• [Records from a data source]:
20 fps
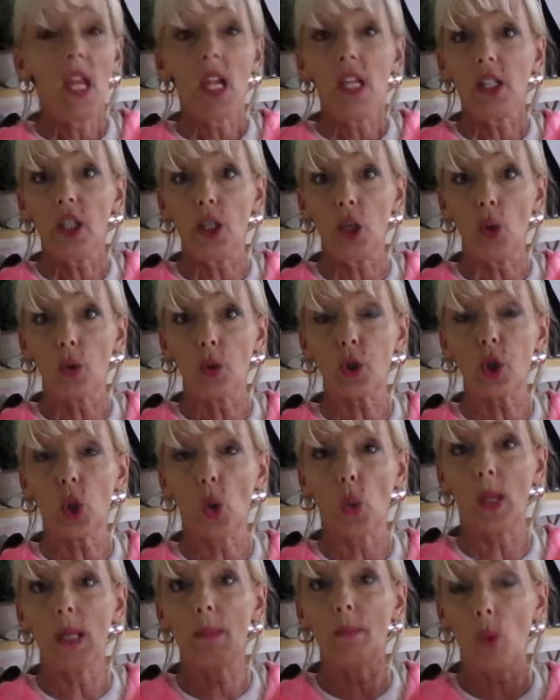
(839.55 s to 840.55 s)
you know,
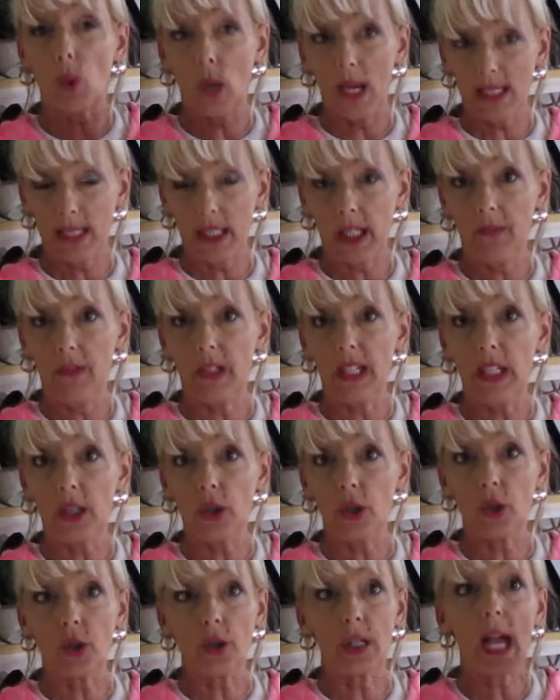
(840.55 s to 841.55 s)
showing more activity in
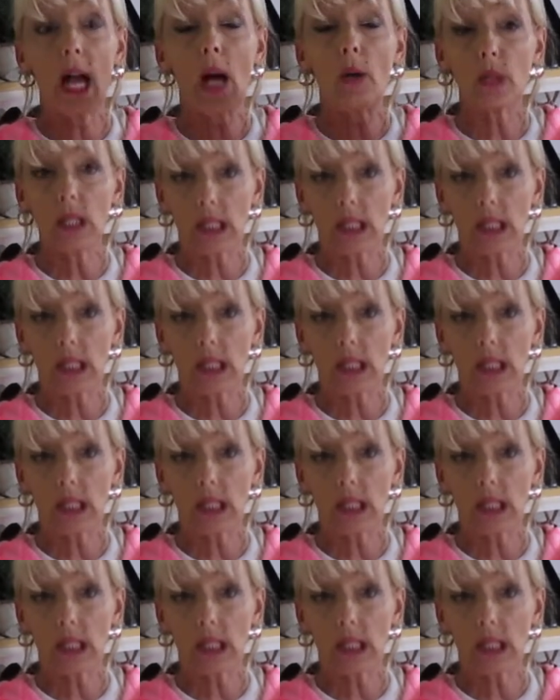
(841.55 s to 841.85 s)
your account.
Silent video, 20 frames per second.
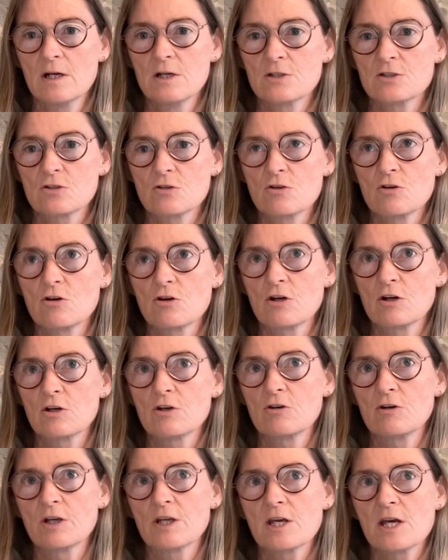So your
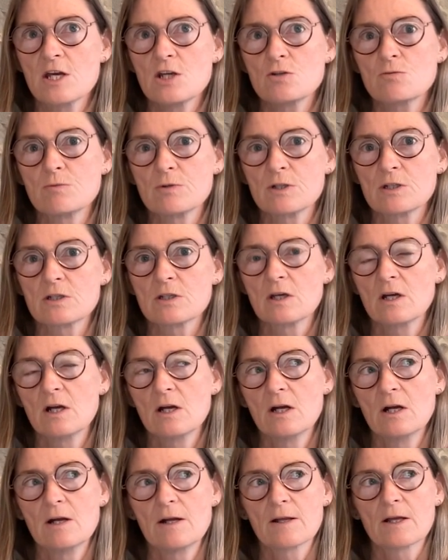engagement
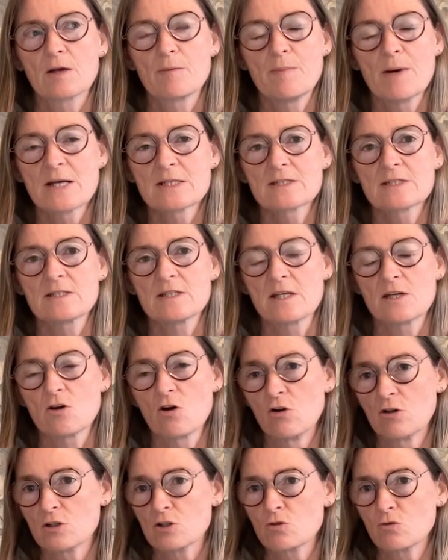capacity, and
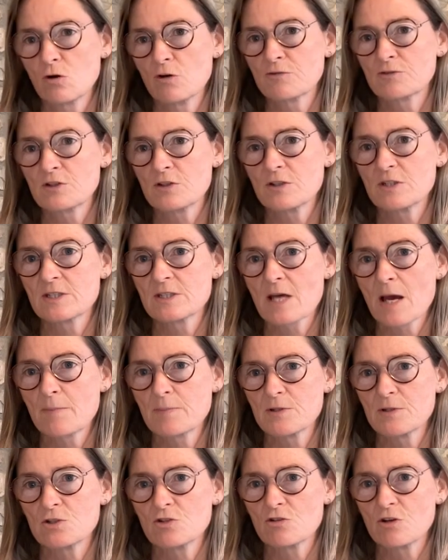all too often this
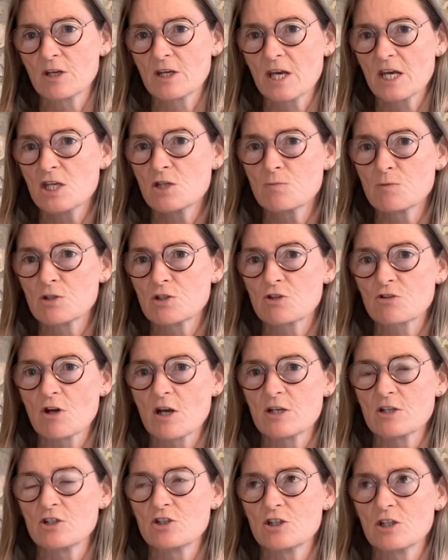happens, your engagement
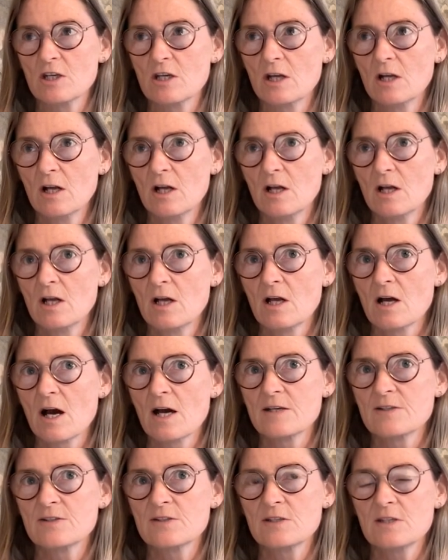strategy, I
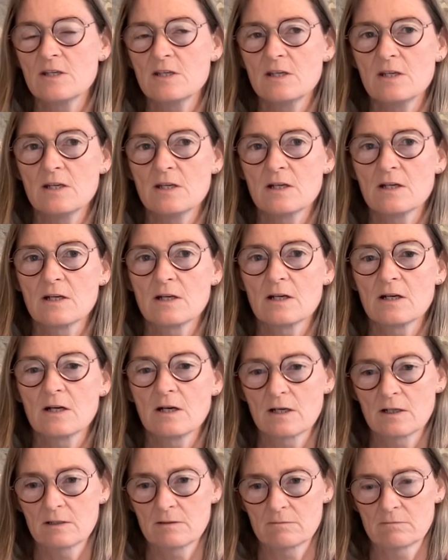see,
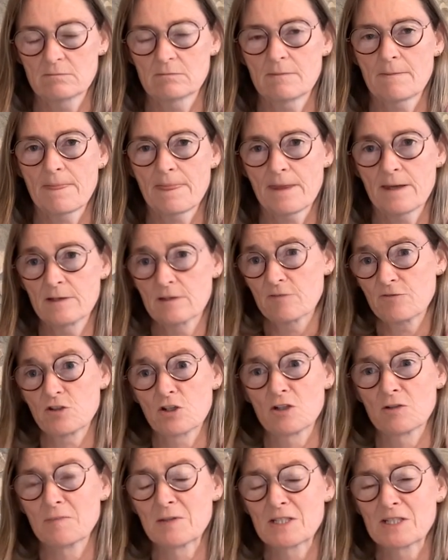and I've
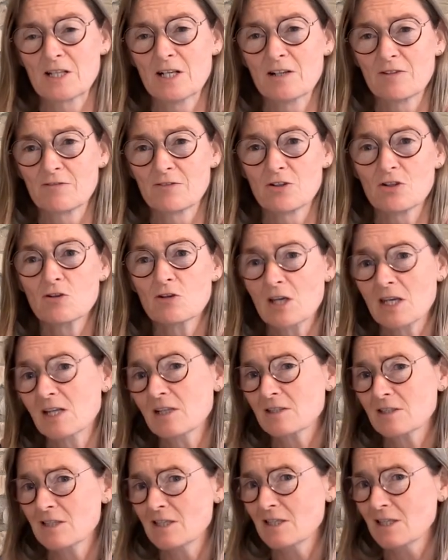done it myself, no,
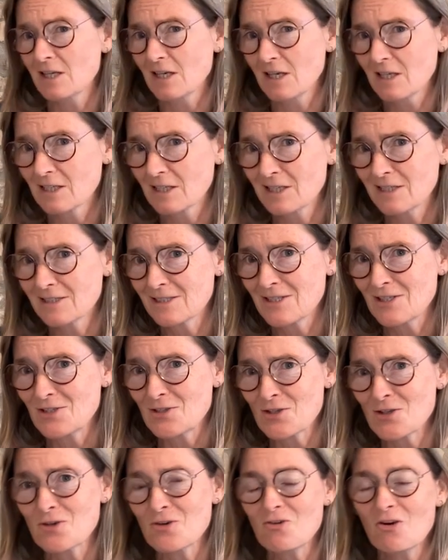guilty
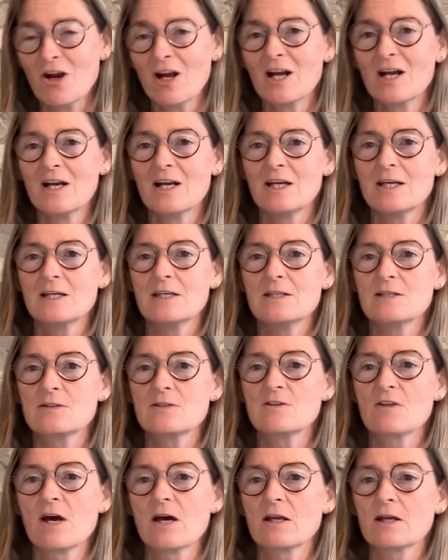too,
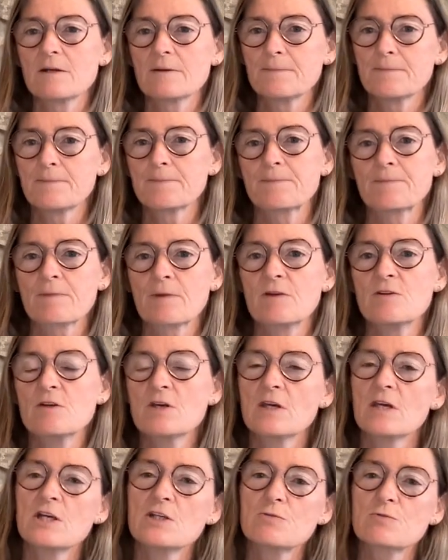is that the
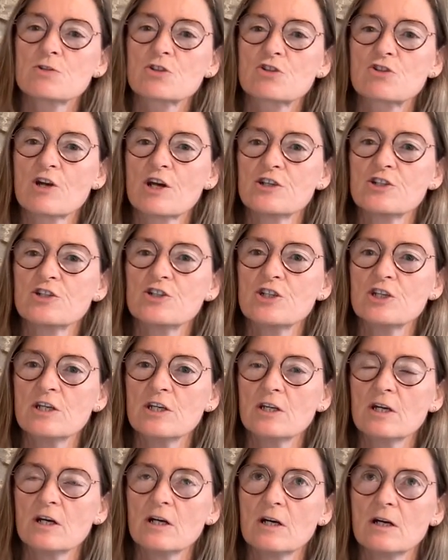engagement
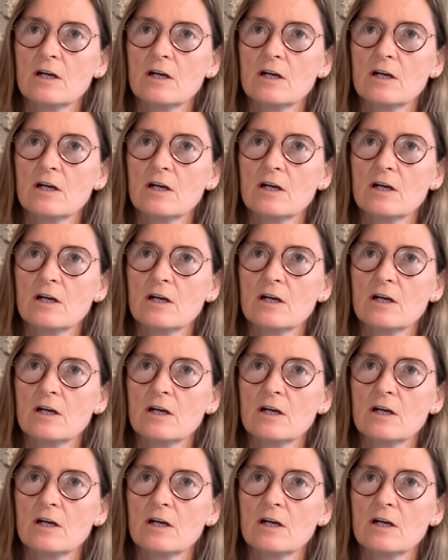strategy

• [Required action]:
Each entry should be output word for word, with no pictures carried over.

• [Result]:
20 fps
(839.55 s to 840.55 s)
you know,
(840.55 s to 841.55 s)
showing more activity in
(841.55 s to 841.85 s)
your account.
Silent video, 20 frames per second.
So your
engagement
capacity, and
all too often this
happens, your engagement
strategy, I
see,
and I've
done it myself, no,
guilty
too,
is that the
engagement
strategy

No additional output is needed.